Patricia Cornwell: Hornet's Nest

Patricia Cornwell: Hornet's Nest

Detective-fiction author Patricia Cornwell has enjoyed enormous success and built a fanatical fan base with her Kay Scarpetta novels, an absorbing series which combines the fascinating nuts and bolts of forensic medicine with good, solid adventure plotting. With Hornet's Nest, Cornwell breaks with her established storylines to give us a police procedural. Andy Brazil is a crime-beat writer for The Charlotte Observer who wants to ride and work side by side with patrolling officers. He finds himself at odds with Deputy Chief Virginia West, who harbors the traditional cop's hatred of journalists. What happens next is, disappointingly, a bit predictable.
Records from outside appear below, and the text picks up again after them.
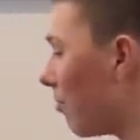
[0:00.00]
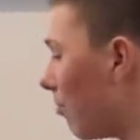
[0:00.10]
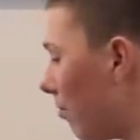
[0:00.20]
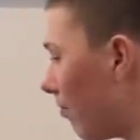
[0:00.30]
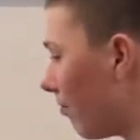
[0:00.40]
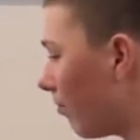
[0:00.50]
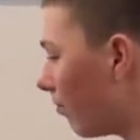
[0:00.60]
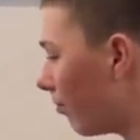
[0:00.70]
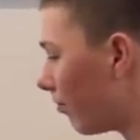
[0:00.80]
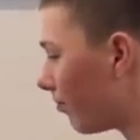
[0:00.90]
went home
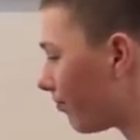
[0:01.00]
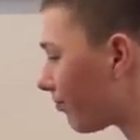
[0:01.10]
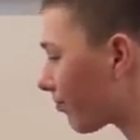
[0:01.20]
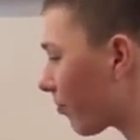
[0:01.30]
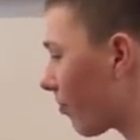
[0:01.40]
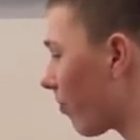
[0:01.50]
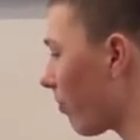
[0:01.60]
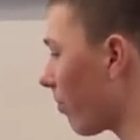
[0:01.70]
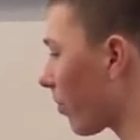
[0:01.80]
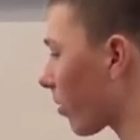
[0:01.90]
after lunch and
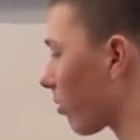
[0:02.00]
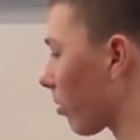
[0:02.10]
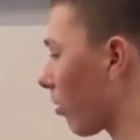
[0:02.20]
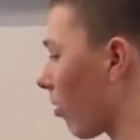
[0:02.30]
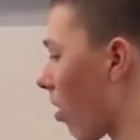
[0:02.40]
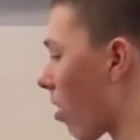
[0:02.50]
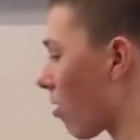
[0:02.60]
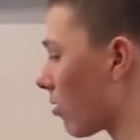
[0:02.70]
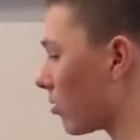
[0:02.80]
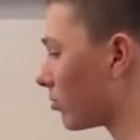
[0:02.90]
got two
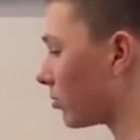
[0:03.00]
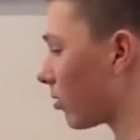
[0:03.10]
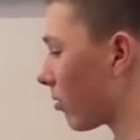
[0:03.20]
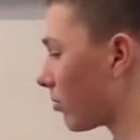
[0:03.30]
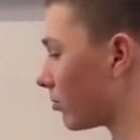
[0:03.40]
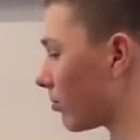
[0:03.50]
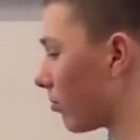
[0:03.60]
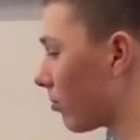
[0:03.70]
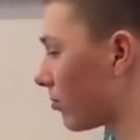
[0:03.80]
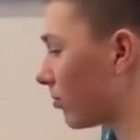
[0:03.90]
more helpers. Now
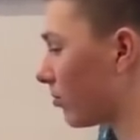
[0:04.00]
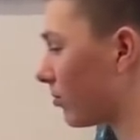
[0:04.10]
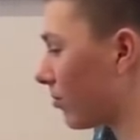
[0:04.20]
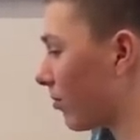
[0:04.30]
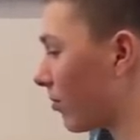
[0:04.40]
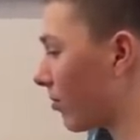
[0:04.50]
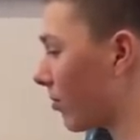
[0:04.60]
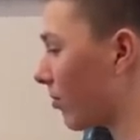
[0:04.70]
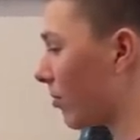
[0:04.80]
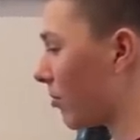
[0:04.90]
we've got three all
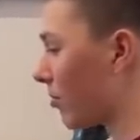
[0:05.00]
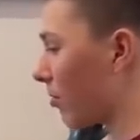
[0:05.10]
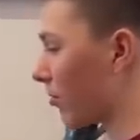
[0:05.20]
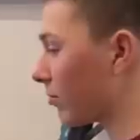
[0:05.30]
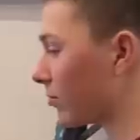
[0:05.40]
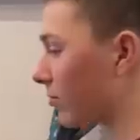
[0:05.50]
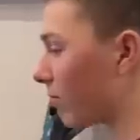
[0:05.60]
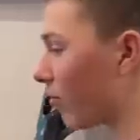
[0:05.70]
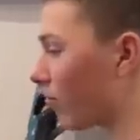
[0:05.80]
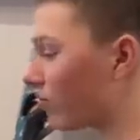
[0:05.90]
together.
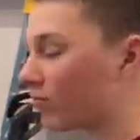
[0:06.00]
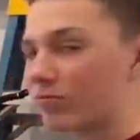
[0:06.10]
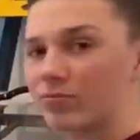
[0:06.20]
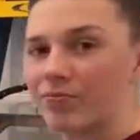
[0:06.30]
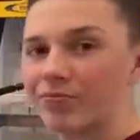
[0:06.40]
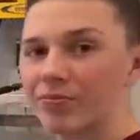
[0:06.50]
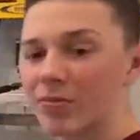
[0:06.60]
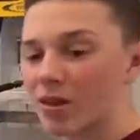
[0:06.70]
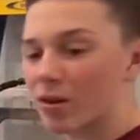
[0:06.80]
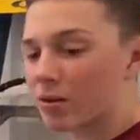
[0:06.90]
We got Justin
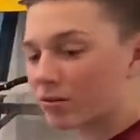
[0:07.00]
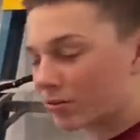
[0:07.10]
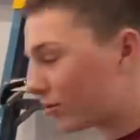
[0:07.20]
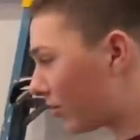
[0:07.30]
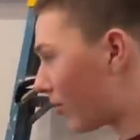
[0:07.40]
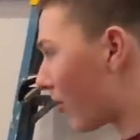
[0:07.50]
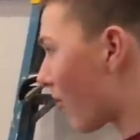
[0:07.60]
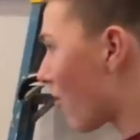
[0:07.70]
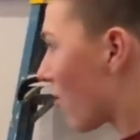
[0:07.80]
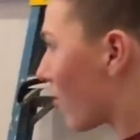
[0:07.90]
and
Cornwell can't seem to pull off a standard cop story, falling victim to cliches which she should have outgrown by now. Her characters are heroic by the classic definition: They try so hard to be good at what they do that it leads to their downfall, coming off as self-important, tiresome and a little too perfect in the process. Even the action is standard gritty-city fare, equally recognizable to pulp readers and TV movie fans. Those rabid fans of Cornwell's past work will buy it in droves, of course, but more gourmandizing readers should pick up her vastly superior first seven mysteries and let CBS adapt Hornet's Nest.